● **The input**
--- START ---
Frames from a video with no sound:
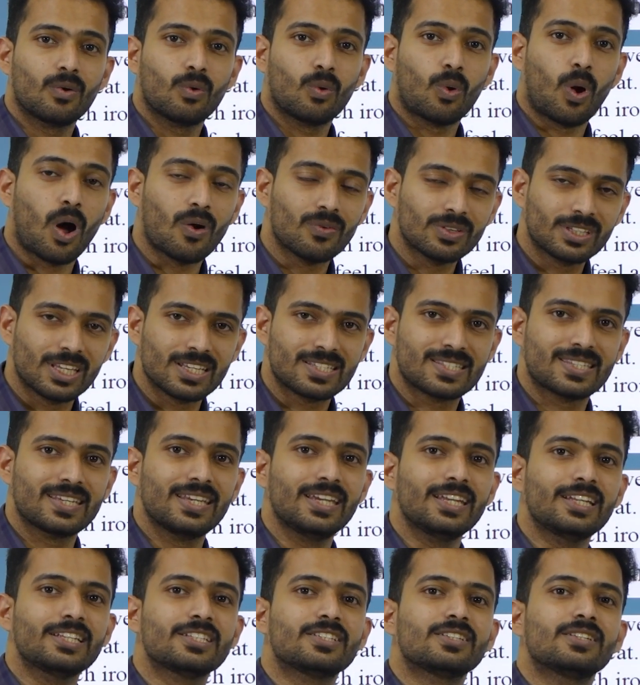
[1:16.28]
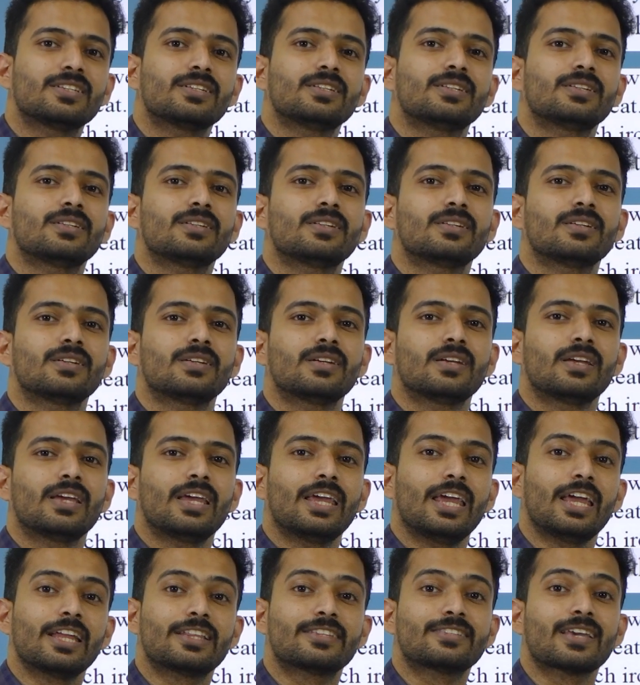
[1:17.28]
over the seat,
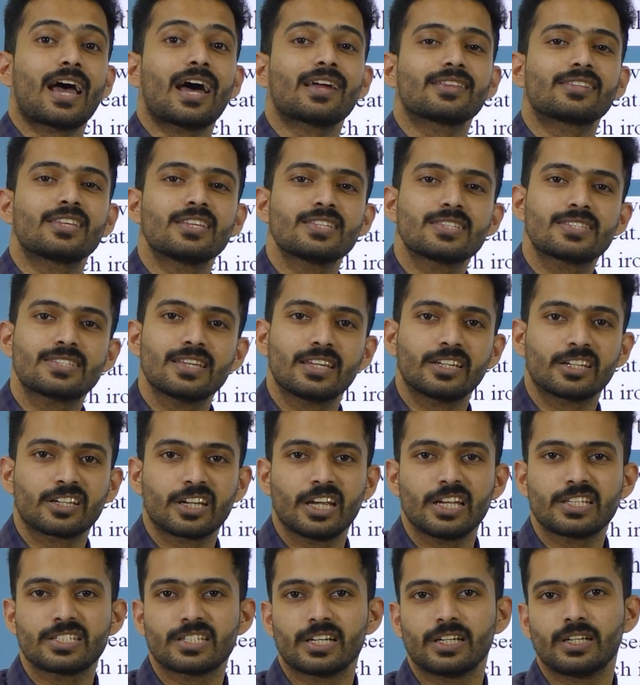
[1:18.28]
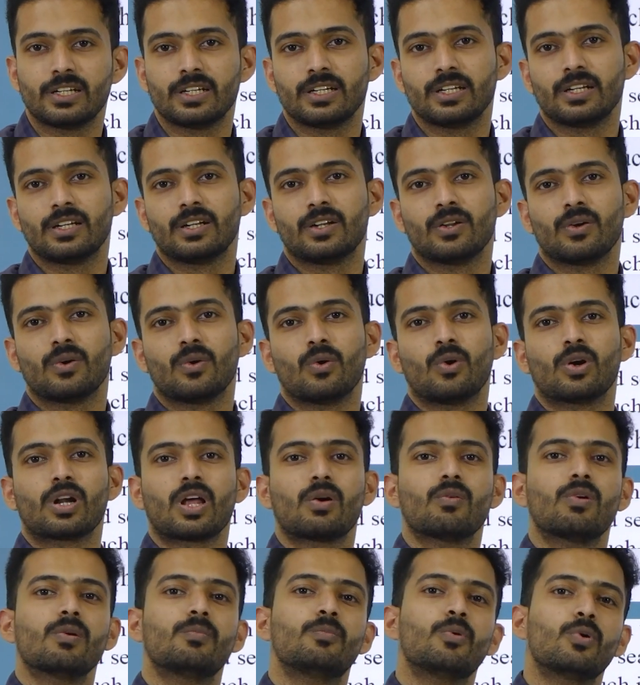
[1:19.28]
a charge is generated on
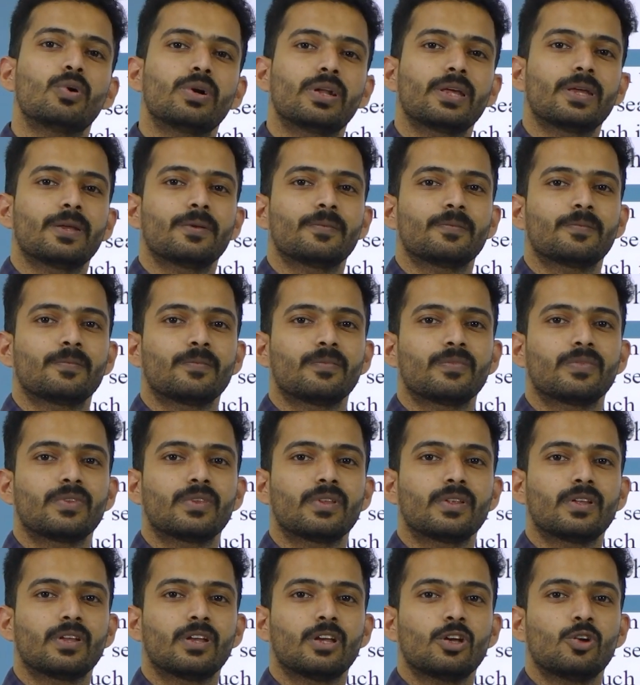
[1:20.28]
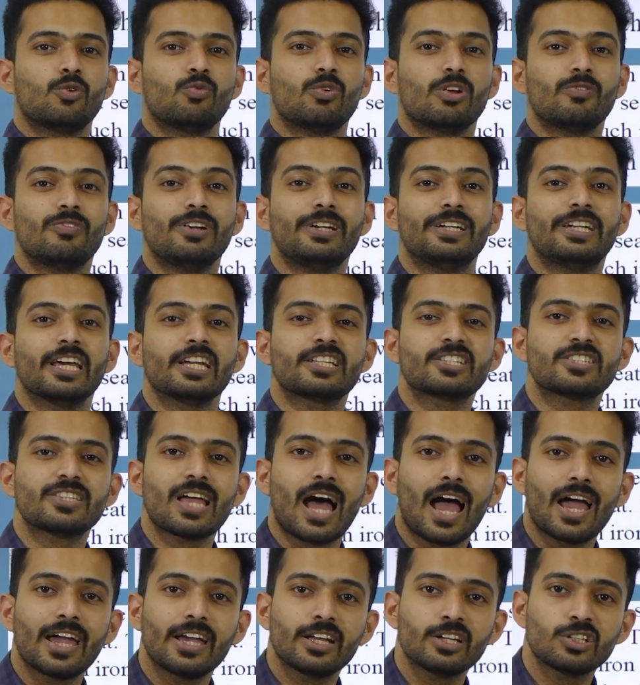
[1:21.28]
our body. When we touch
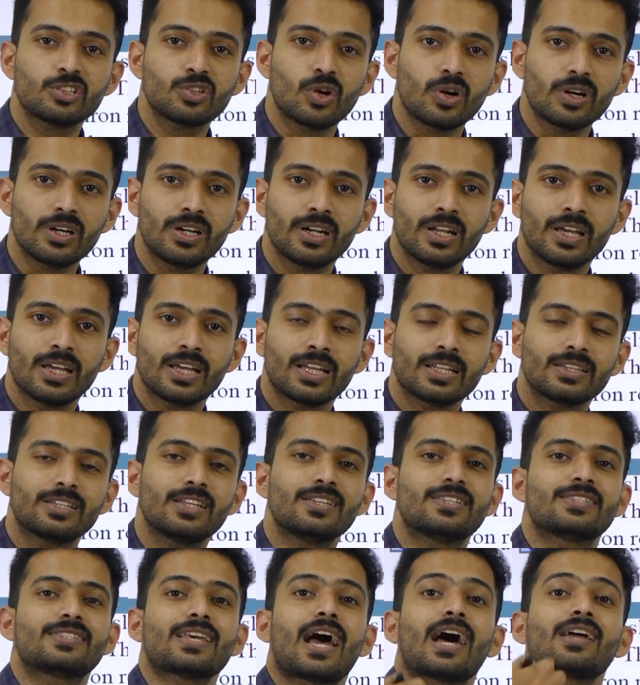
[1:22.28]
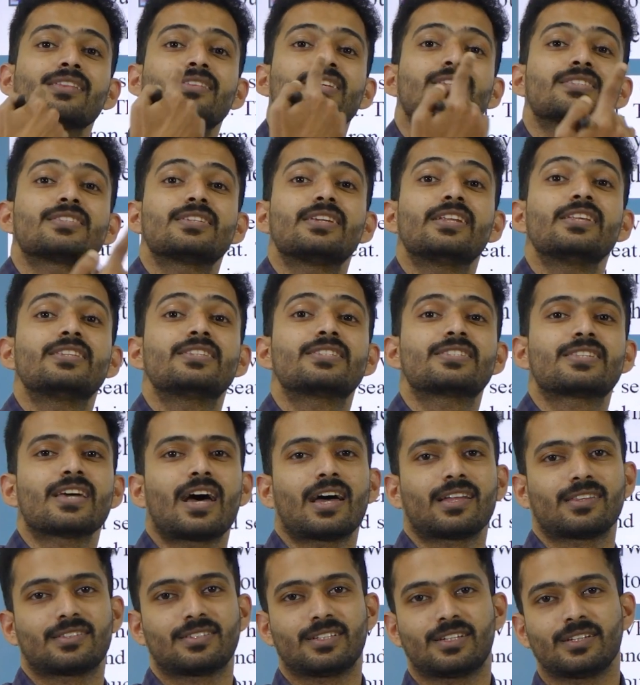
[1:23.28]
the iron rod, this charge is
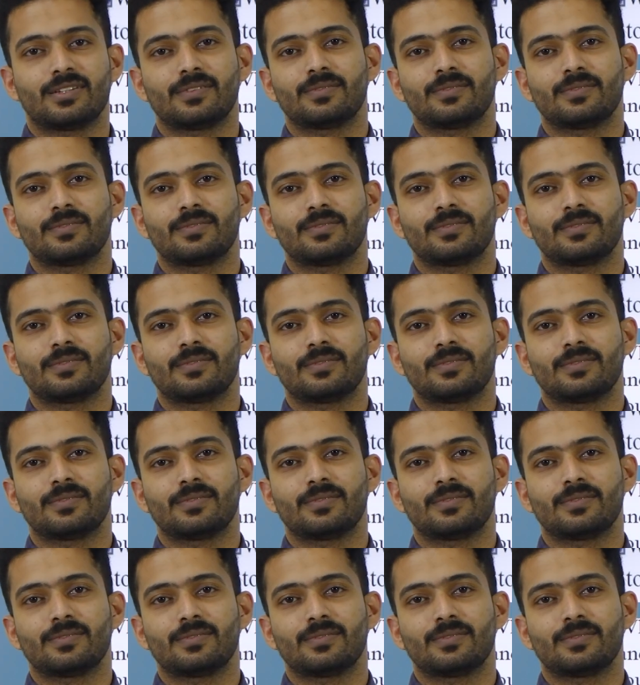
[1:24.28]
discharged.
--- END ---
● **Your goal**
None of the pictures should appear; copy the rest of the material above exactly.

● **Exercise result**
Frames from a video with no sound:
[1:16.28]
[1:17.28]
over the seat,
[1:18.28]
[1:19.28]
a charge is generated on
[1:20.28]
[1:21.28]
our body. When we touch
[1:22.28]
[1:23.28]
the iron rod, this charge is
[1:24.28]
discharged.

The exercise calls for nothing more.